Work item: Beginning at the line that contains "[0:03.60-0:04.50]", reproduce the entries below exactly, ending with the line that contains "Transcript: Literally, you". Omit each picture.

Supplied entries:
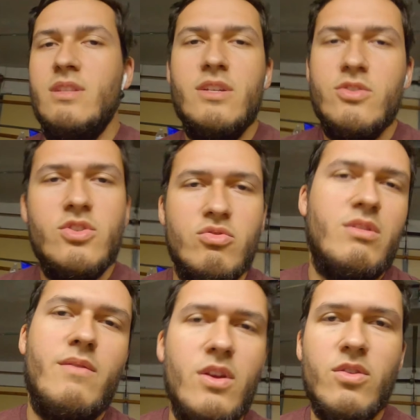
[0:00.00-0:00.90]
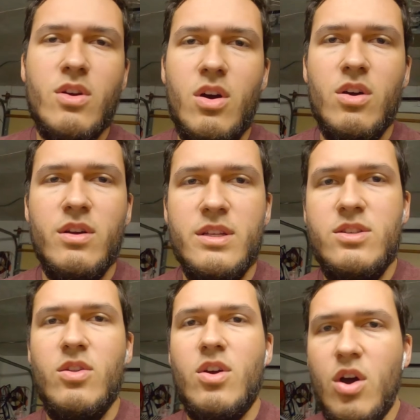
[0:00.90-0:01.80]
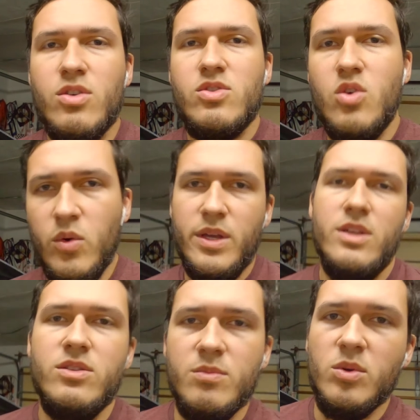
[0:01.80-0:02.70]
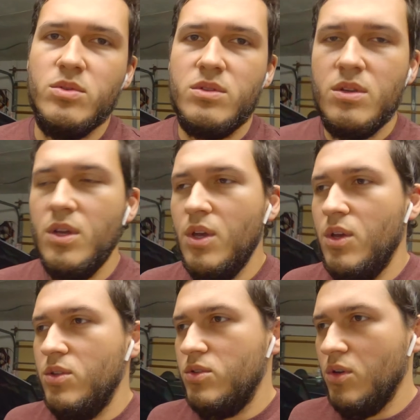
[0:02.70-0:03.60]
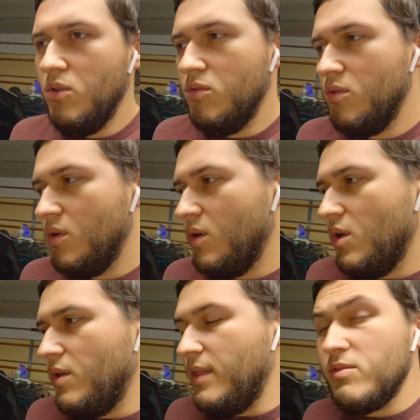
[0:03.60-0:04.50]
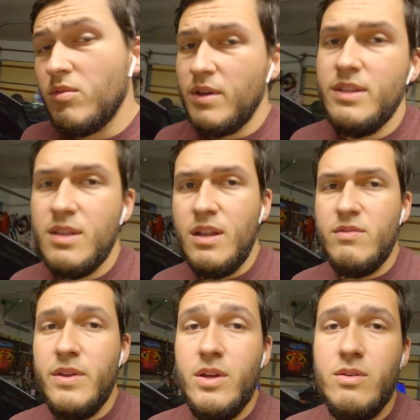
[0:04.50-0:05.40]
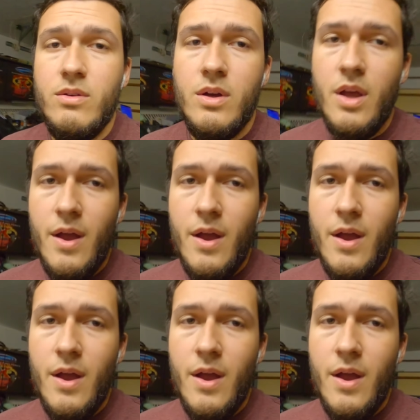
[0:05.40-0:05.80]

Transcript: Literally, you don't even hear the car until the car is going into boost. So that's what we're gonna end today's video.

==

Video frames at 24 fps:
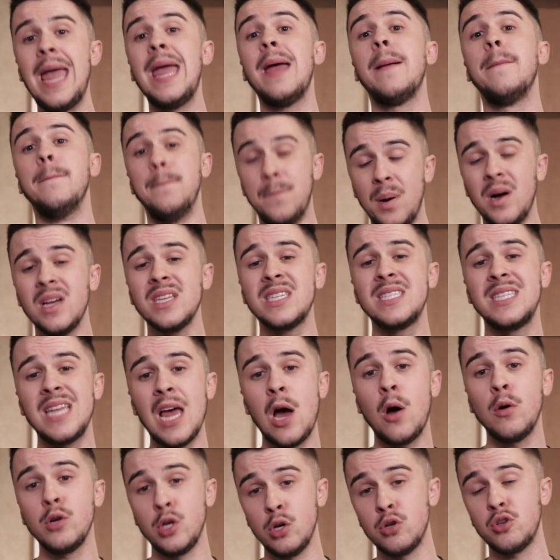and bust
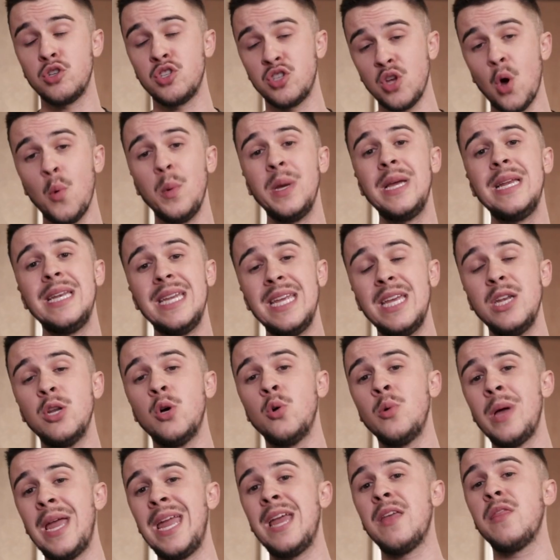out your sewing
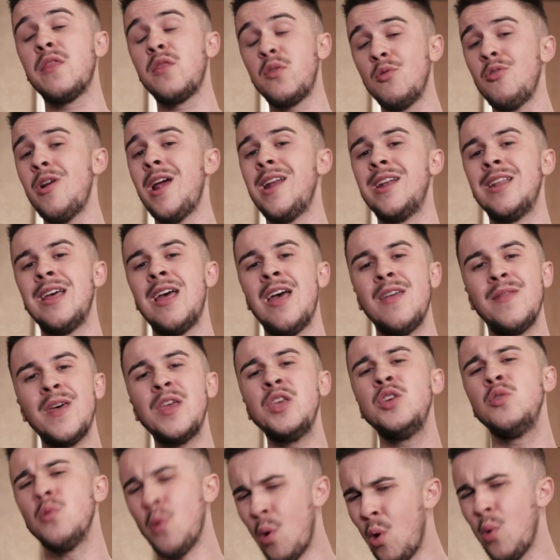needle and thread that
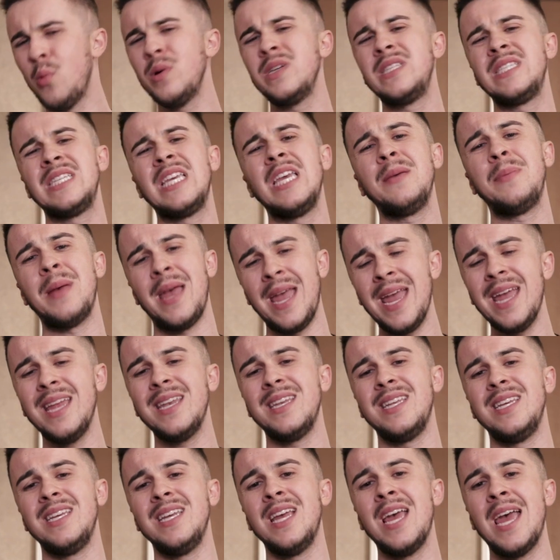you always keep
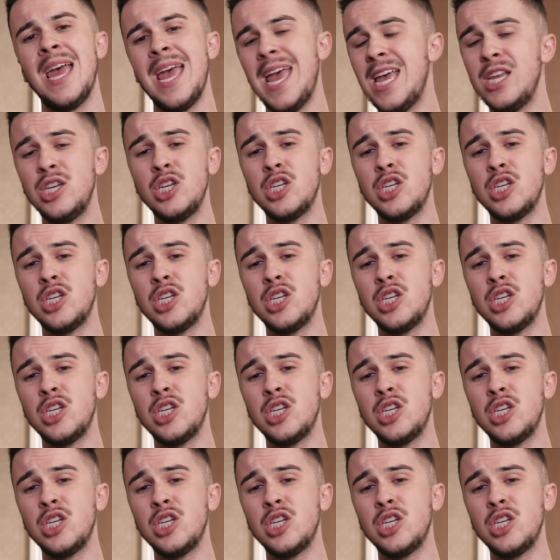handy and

Response area:
[0:03.60-0:04.50]
[0:04.50-0:05.40]
[0:05.40-0:05.80]

Transcript: Literally, you don't even hear the car until the car is going into boost. So that's what we're gonna end today's video.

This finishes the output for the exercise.